Mehrheit der Briten hatte für den Austritt gestimmt

Chaos in Großbritannien nach Brexit-Votum – EU macht Druck

Sonntag, 26. Juni 2016 | 18:20 Uhr

Nach dem Brexit-Schock drängt die EU Großbritannien zu schnellem Handeln: EU-Parlamentspräsident Martin Schulz rief den britischen Premierminister David Cameron auf, beim EU-Gipfel am Dienstag die Austrittserklärung abzugeben. “Ein Zögern, nur um der Parteitaktik der britischen Konservativen entgegenzukommen, schadet allen”, sagte Schulz der “Bild am Sonntag”.

Eine lange Hängepartie führe “zu noch mehr Verunsicherung und gefährde dadurch Arbeitsplätze”. “Deshalb erwarten wir, dass die britische Regierung jetzt liefert. Der Gipfel am kommenden Dienstag ist hierfür der geeignete Zeitpunkt.” Selbiges will auch das Europaparlament fordern, wie die “Frankfurter Allgemeine Sonntagszeitung” unter Berufung auf einen Entschließungsantrag berichtet.
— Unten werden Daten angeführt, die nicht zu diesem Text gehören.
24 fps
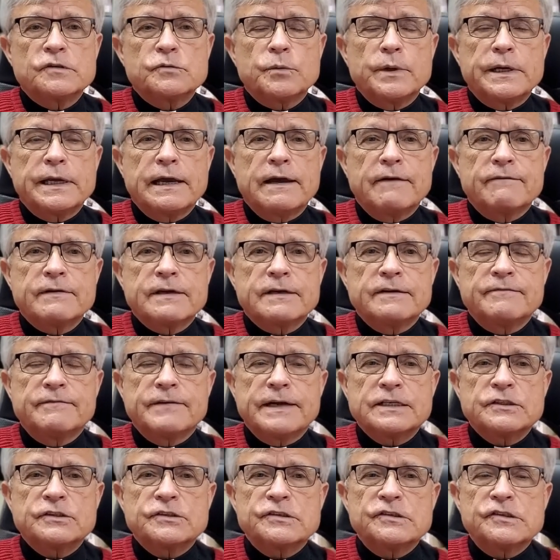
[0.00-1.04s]
we have
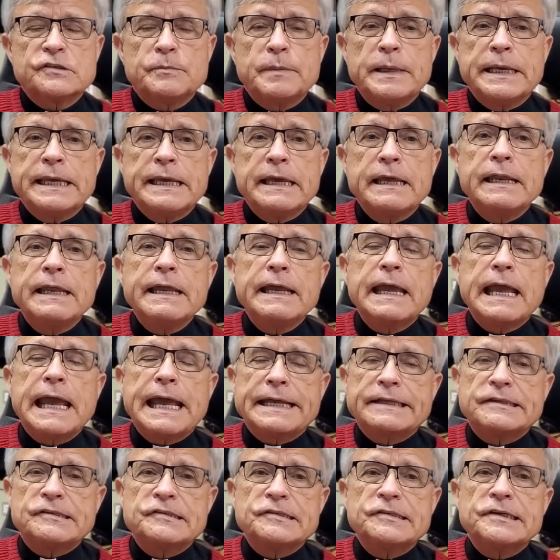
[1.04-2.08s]
confessions beginning
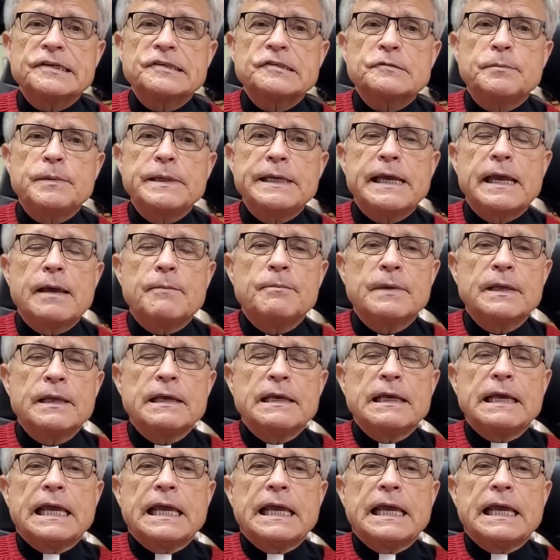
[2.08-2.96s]
at 6 p.m.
Der britische Außenminister Philip Hammond erklärte jedoch, dass es keinerlei Vorschriften für den Zeitpunkt der Antragstellung auf einen EU-Austritt gebe. Tatsächlich könne sein Land ganz autonom darüber entscheiden. Das gesamte Kabinett – Brexit-Befürworter wie -Gegner – werde im Amt bleiben, bis ein neuer Regierungschef bestimmt sei, kündigte Hammond an. Auch Brexit-Befürworter Boris Johnson, der als Nachfolger Camerons gehandelt wird, ließ bereits am Freitag wissen, dass er keine Eile hinsichtlich der Aktivierung des EU-Austrittsartikels 50 habe.
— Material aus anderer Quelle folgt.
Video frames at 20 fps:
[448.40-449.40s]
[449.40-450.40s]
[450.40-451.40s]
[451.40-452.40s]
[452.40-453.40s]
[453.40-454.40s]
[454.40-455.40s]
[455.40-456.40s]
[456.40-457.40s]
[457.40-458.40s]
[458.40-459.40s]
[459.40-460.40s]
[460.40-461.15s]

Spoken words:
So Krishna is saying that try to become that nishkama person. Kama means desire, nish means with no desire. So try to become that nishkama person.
Für einen Verbleib oder zumindest für die Wiederholung der Volksabstimmung vom Donnerstag machen sich immer mehr Bürger stark. Mehr als drei Millionen EU-Befürworter unterzeichneten am Wochenende eine Online-Petition für ein zweites Referendum. Am Sonntag kamen pro Minute Tausende neue digitale Unterschriften hinzu. Der Ausgang des Referendums sei mit fast 52 Prozent Befürwortern einer Abkehr von der EU und gut 48 Prozent Gegnern extrem knapp gewesen, die Beteiligung mit rund 72 Prozent zu niedrig. Schon bei 100.000 Unterschriften muss das Parlament eine Debatte zumindest in Betracht ziehen.
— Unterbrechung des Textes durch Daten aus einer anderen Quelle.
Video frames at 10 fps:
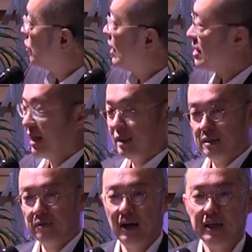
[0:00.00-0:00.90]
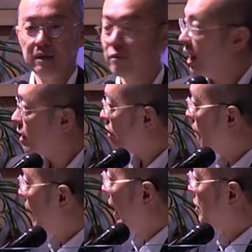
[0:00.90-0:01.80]
26 value rate
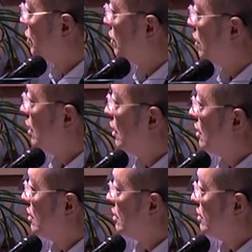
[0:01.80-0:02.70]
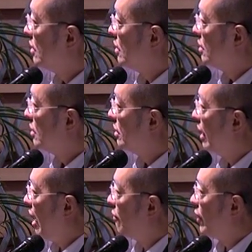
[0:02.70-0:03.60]
compared to
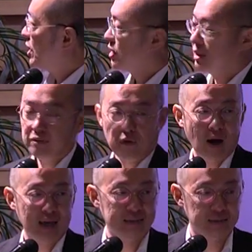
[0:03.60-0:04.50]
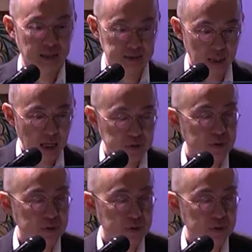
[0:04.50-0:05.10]
the average for ASEAN.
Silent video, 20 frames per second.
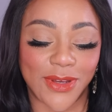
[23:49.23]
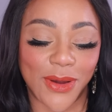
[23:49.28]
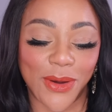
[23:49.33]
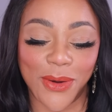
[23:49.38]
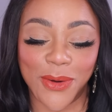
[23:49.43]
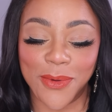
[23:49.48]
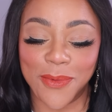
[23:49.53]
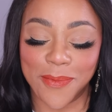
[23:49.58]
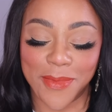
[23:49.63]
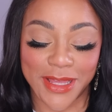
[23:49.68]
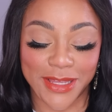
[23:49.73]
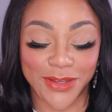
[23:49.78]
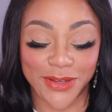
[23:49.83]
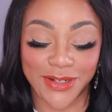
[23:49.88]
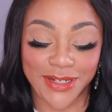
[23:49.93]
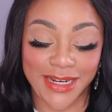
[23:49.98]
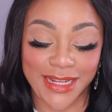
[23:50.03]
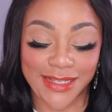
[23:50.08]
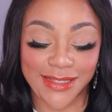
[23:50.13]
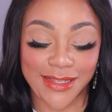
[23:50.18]
Oh my
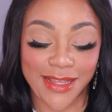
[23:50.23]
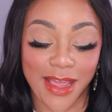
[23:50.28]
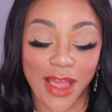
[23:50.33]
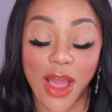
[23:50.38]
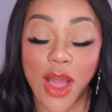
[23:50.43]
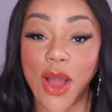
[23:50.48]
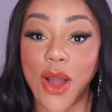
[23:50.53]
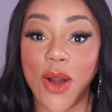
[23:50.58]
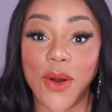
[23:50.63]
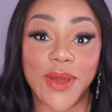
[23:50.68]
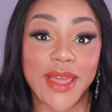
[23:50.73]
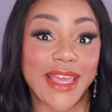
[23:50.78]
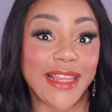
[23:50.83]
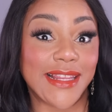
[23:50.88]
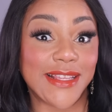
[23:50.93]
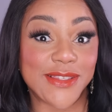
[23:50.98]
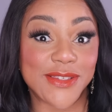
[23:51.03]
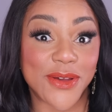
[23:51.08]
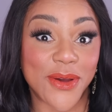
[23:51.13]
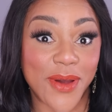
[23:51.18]
goodness. Okay,
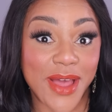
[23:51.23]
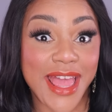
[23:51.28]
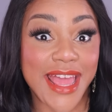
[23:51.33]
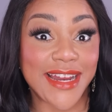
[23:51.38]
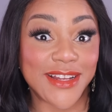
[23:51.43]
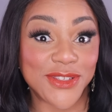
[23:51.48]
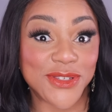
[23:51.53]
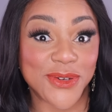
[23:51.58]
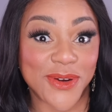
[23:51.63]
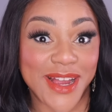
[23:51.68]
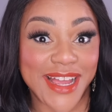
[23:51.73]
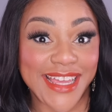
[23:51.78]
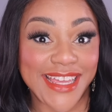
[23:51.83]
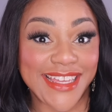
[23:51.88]
let's go ahead and try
Der britische Labour-Abgeordnete David Lammy rief das Parlament auf, das EU-Referendum zu kippen. Das Ergebnis des Referendums sei nicht bindend, das Parlament solle es mit einem Votum außer Kraft setzen, forderte der Abgeordnete.

Der Ausgang des Brexit-Referendums hatte in Europa Fassungslosigkeit ausgelöst. Bei einer Reihe von Treffen von Staats- und Regierungschefs und Ministern soll nach Auswegen aus der Krise gesucht werden.

Am Montagabend empfängt Merkel den französischen Präsidenten Francois Hollande, Italiens Regierungschef Matteo Renzi und EU-Ratspräsident Donald Tusk zu Beratungen in Berlin. Dabei geht es nicht nur um den EU-Austritt Großbritanniens. Angesichts der wachsenden Europaskepsis in vielen Ländern soll nach Wegen gesucht werden, wie die EU das Vertrauen der Menschen zurückgewinnen kann.

Die EU-Staats- und Regierungschefs kommen dann am Dienstag in Brüssel zu einem schon lange geplanten EU-Gipfel zusammen. Am zweiten Gipfeltag werden sie ohne Cameron beraten.

Das Brexit-Votum hat auch die US-Regierung in helle Aufregung versetzt, die um den Zusammenhalt Europas fürchtet. US-Außenminister John Kerry wird am Montag nach Brüssel und London fliegen.